Bobcats hunt day or night, depending on when their prey is most active. Their population is considered stable, and they are the most widespread wild cat species in North America. Their main threat is human development and hunting, although they are more tolerant of habitat change than many other animals.

Diet

Bobcats will eat whatever they can get their paws, which is why they are so adaptable. They eat rabbits and other small animals but are strong enough to kill a deer if necessary. Some bobcats will prey on domestic pets, chickens, and other livestock.

Bobcat hunting and trapping are allowed in most states, but the cats are more likely to attack a pet than a human.

bobcat in zoo
Bobcat, Image Credit: bmarxdueren, Pixabay

What Are the Differences Between Canadian Lynx & Bobcat?

The differences between Canadian lynx and bobcats fall into roughly three main categories.

Range/Habitat

If you live outside of Canada or Alaska, the odds are that the wild cat you see in the woods is a bobcat, not a Canadian lynx. Lynx populations in the lower 48 states are sparse, and because the cats are nocturnal and secretive, your chances of spotting one are slim.

Canadian lynx are usually found only in forests, whereas bobcats live just about anywhere, including swamps and deserts.

Physical Appearance

The Canadian lynx has a longer, heavier ruff on its face than the bobcat. They always have black ear tufts and a black-tipped tail, while bobcats may or may not have tufted ears. Lynx have much bigger feet and thicker fur than the bobcat.

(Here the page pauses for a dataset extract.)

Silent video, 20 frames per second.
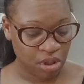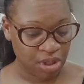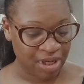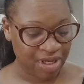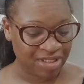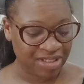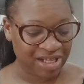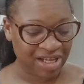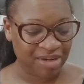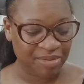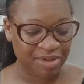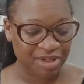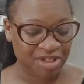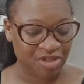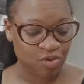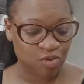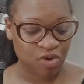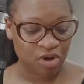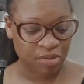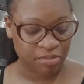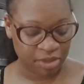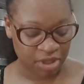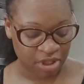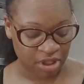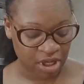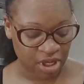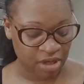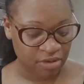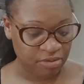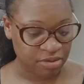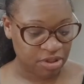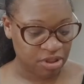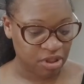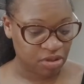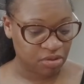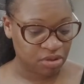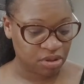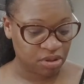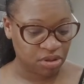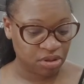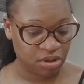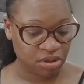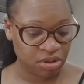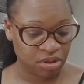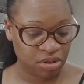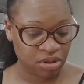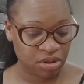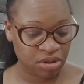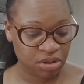I just ate a piece of watermelon, y'all. It was so good.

Bobcats can be any color from gray to reddish-brown with both bars and spots, while Canadian lynx are generally lighter, with spots only.

Bobcat hunting in Arizona
Bobcat, Image Credit: G. Parekh, Shutterstock

Hunting Habits

Canadian lynx almost only hunt at night, and you probably won’t spot one out during daylight hours. Bobcats may be active at any time, making them more likely to be seen by humans. Bobcats won’t go out of their way to interact with people, but they also don’t avoid human activity as lynx do.

Final Thoughts

Like most predators, Bobcats and Canadian lynx play a key role in their local ecosystems. Unfortunately, they often suffer the same fate as other predators, falling victim to humans who blame them for attacking livestock. Conservation efforts are underway for Canadian lynx populations in the United States, while the bobcat seems stable thanks to its more adaptable nature. With many similarities between the two species, the life-or-death difference between them may be how well they cope with the threat of human activity.